PROBLEM DETAILS
Exclude all pictures from your copy of the data below, which should otherwise match exactly.

-------- RECORDED INFORMATION --------

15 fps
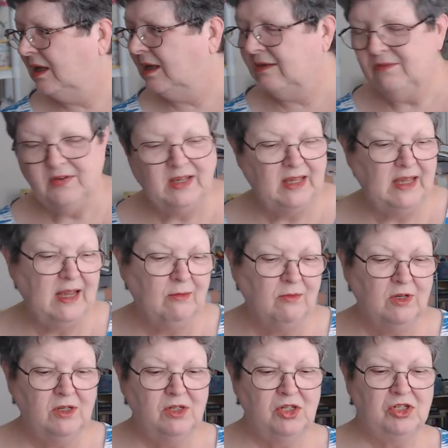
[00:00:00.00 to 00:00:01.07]
Vicki, I
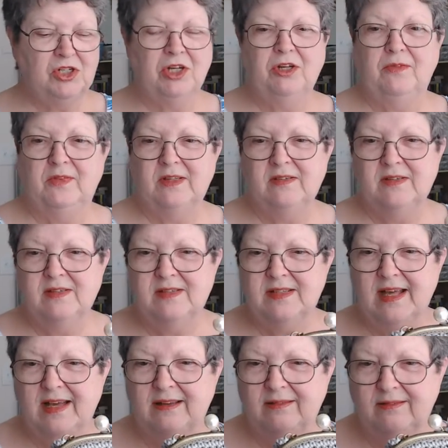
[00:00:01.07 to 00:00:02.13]
wanted to show you. This is
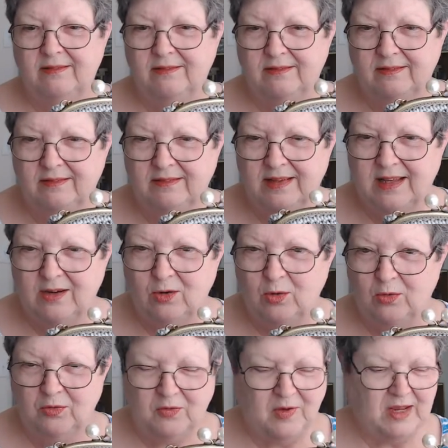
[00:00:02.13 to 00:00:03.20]
that that
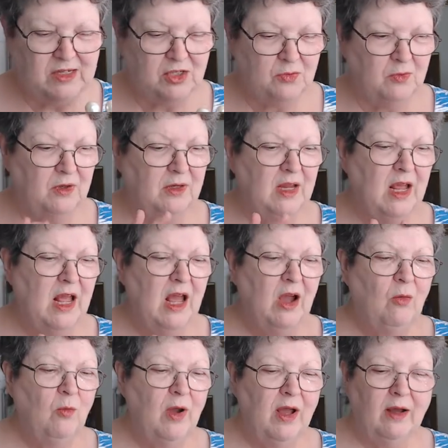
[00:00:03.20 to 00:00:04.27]
old fashioned one.
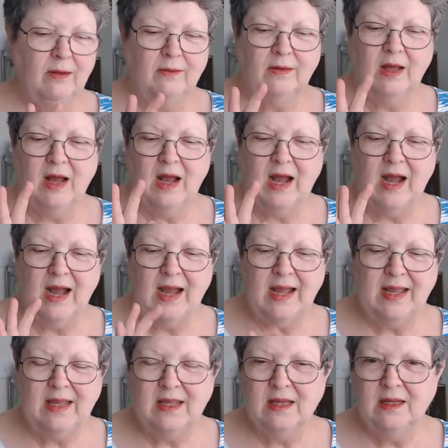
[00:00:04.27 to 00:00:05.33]
Well,
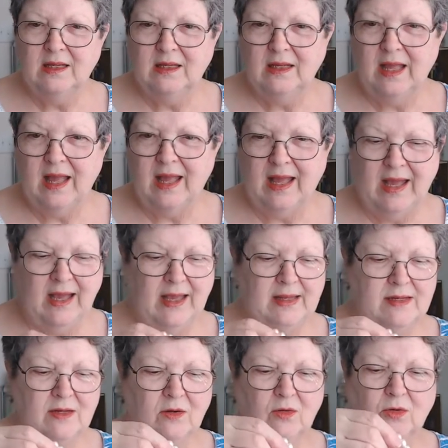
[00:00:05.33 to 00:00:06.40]
I had
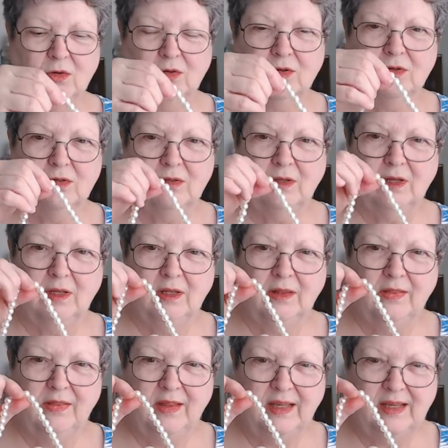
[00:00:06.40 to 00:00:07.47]
ordered
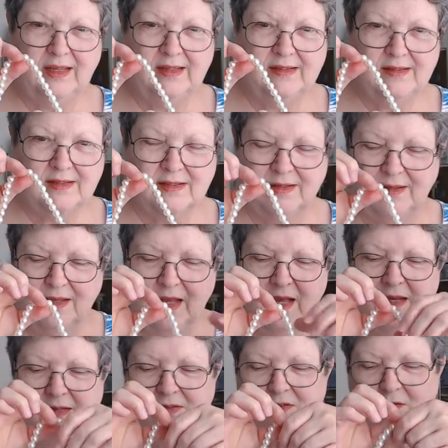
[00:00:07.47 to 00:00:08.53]
these
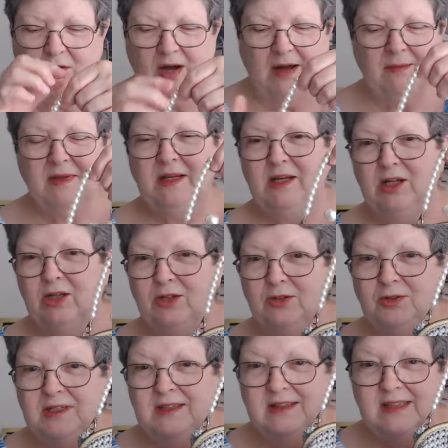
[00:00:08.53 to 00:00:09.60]
so I'm
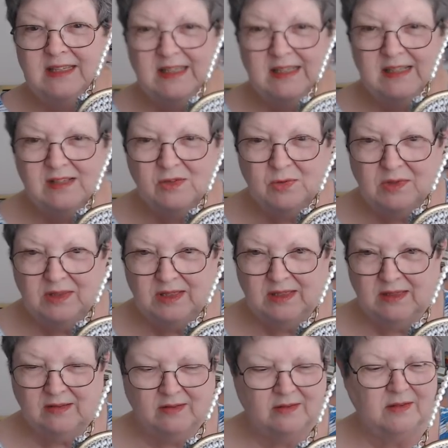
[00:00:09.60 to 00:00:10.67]
including these with
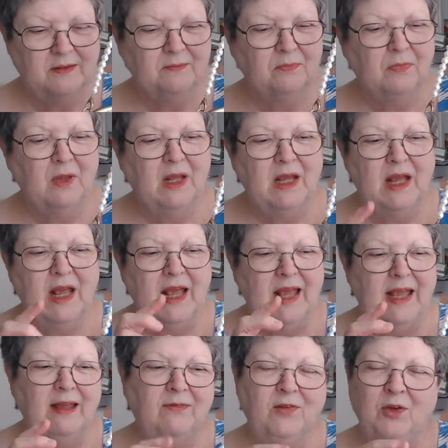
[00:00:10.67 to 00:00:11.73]
this.
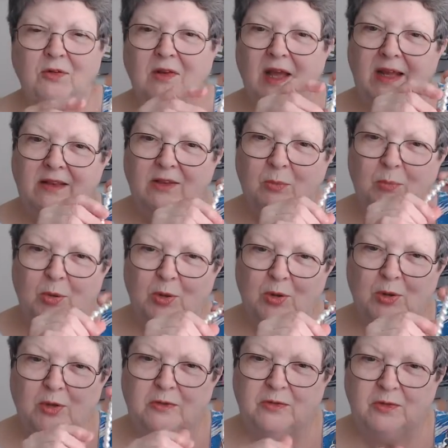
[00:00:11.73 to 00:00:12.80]
If you like the
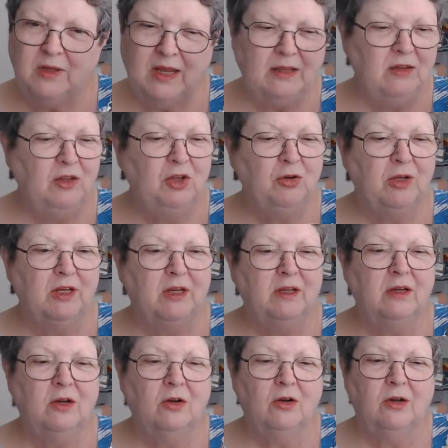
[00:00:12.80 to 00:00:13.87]
pearls, and you can
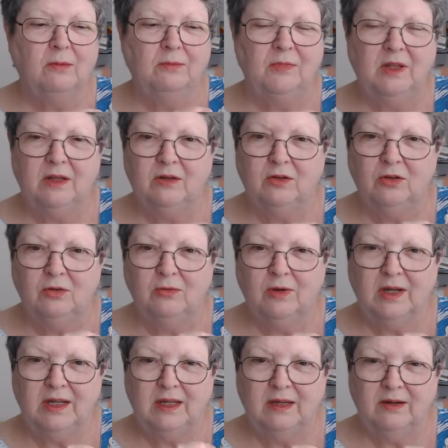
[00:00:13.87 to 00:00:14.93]
unhook them and hook right
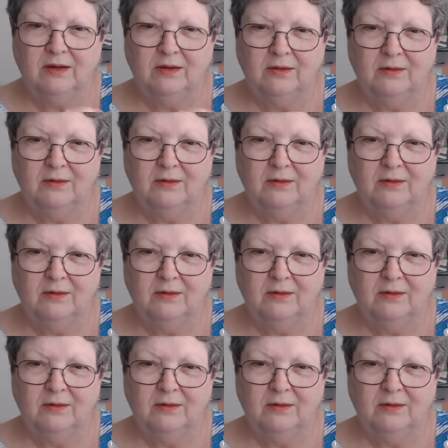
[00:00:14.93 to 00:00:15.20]
here.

--------

RESULT OF THE EXERCISE
15 fps
[00:00:00.00 to 00:00:01.07]
Vicki, I
[00:00:01.07 to 00:00:02.13]
wanted to show you. This is
[00:00:02.13 to 00:00:03.20]
that that
[00:00:03.20 to 00:00:04.27]
old fashioned one.
[00:00:04.27 to 00:00:05.33]
Well,
[00:00:05.33 to 00:00:06.40]
I had
[00:00:06.40 to 00:00:07.47]
ordered
[00:00:07.47 to 00:00:08.53]
these
[00:00:08.53 to 00:00:09.60]
so I'm
[00:00:09.60 to 00:00:10.67]
including these with
[00:00:10.67 to 00:00:11.73]
this.
[00:00:11.73 to 00:00:12.80]
If you like the
[00:00:12.80 to 00:00:13.87]
pearls, and you can
[00:00:13.87 to 00:00:14.93]
unhook them and hook right
[00:00:14.93 to 00:00:15.20]
here.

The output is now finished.